William Lambers: It really seems to be a combination of many factors, whether it’s the high food prices, lack of education and literacy, conflict and poverty. That seems to be the case with many countries. One thing leads to another. It’s hard to break the cycle. If you live in poverty, you struggle to get the right foods and children can suffer malnutrition and have less resistance to disease. In some cases, mothers are not educated to look for the signs of malnourishment, and treatment may be delayed. There may not be health facilities close by.
Yemen Times: How do you compare Yemen to other countries you have surveyed?
William Lambers: Yemen has more of a variety of challenges than some of the other countries. But it also is receiving a lot more media attention than other countries, although not necessarily in the food security area.
Yemen Times: Why do you think food insecurity and malnutrition in Yemen don’t make headlines compared to protests or conflict? What can be done about this?

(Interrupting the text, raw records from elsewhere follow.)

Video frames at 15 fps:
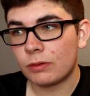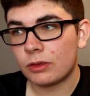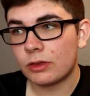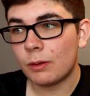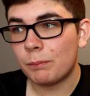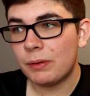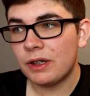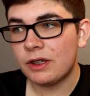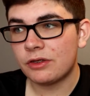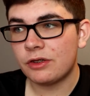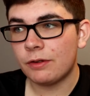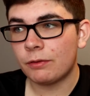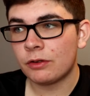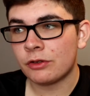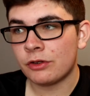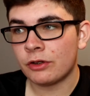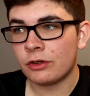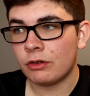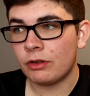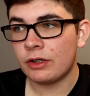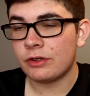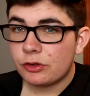The biggest difference on the
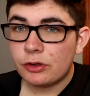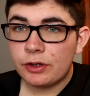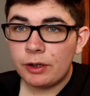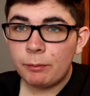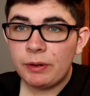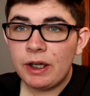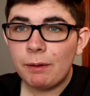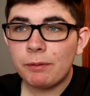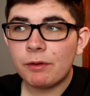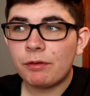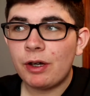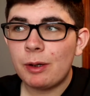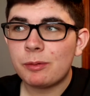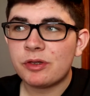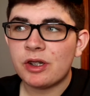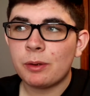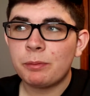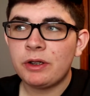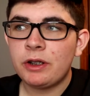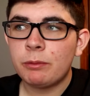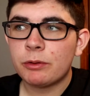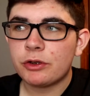list. So then we have the
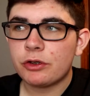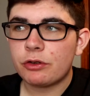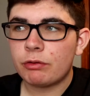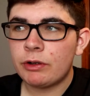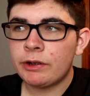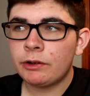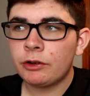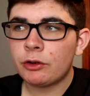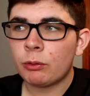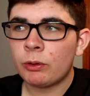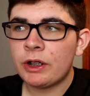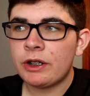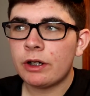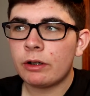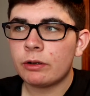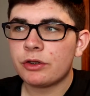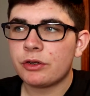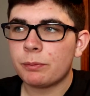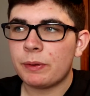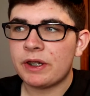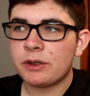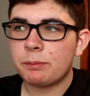570, which is $320
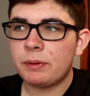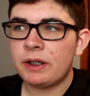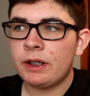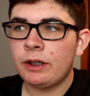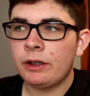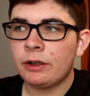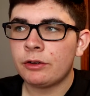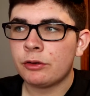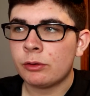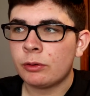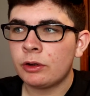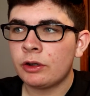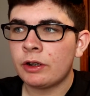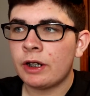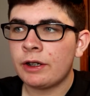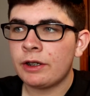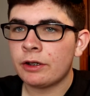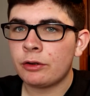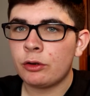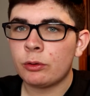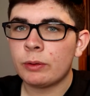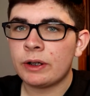at Best Buy and $290
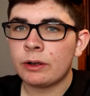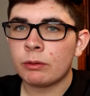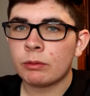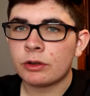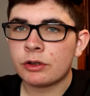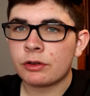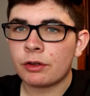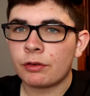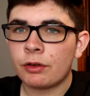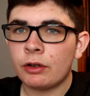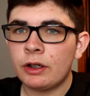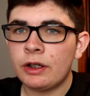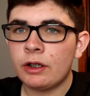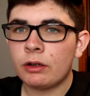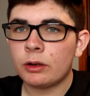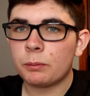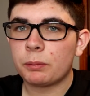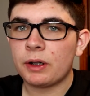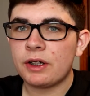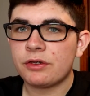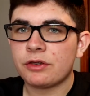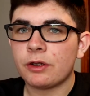on Newegg, which is a $30 price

William Lambers: A protest is a sudden, dramatic event right out in the open, whereas hunger and malnutrition are often a hidden condition in small family units. In many cases, malnutrition is a slow process occurring over months and years.
Of course, the protests in Egypt were driven in part by the food insecurity of high prices. So food problems can get coverage in that way if it’s connected to another story. Most people probably did not know Egypt was suffering such high food prices until that story developed.
Also, news editors and reporters themselves may not be aware of the hunger crisis in the country, or at least the extent of it. So it’s important that they learn more to make their coverage more comprehensive.
Georgia Warner of WFP had an idea of getting more journalists in Yemen to cover hunger issues. One way might be for a news publication in Yemen to have a food security section where journalists in Yemen could have an outlet for their work. This would encourage the sharing of knowledge about agriculture in Yemen, foster exchange of ideas on how to improve food production and allow some journalists in Yemen to get a start on their careers covering the issues facing their country.
Yemen Times: Anything you like to comment on?
William Lambers: If you look at the United States and Yemen it’s so easy to see the many differences. But there are some interesting and lesser known similarities. Take for instance the conflict and displacement that has taken place in Northern Yemen. In the United States many years ago, along the border area with Canada, people were also displaced from their homes by war. Towns were burned to the ground. A treaty ended that war and subsequent treaties eliminated some of the weapons of war in the area and settled other border disputes. Otherwise, how could those U.S.-Canadian border areas develop if there was a constant state of warfare. And today Yemen needs its own treaty to end the conflict in the North once and for all. People need to return to their homes and livelihoods. They need to clear mines and weapons from the area.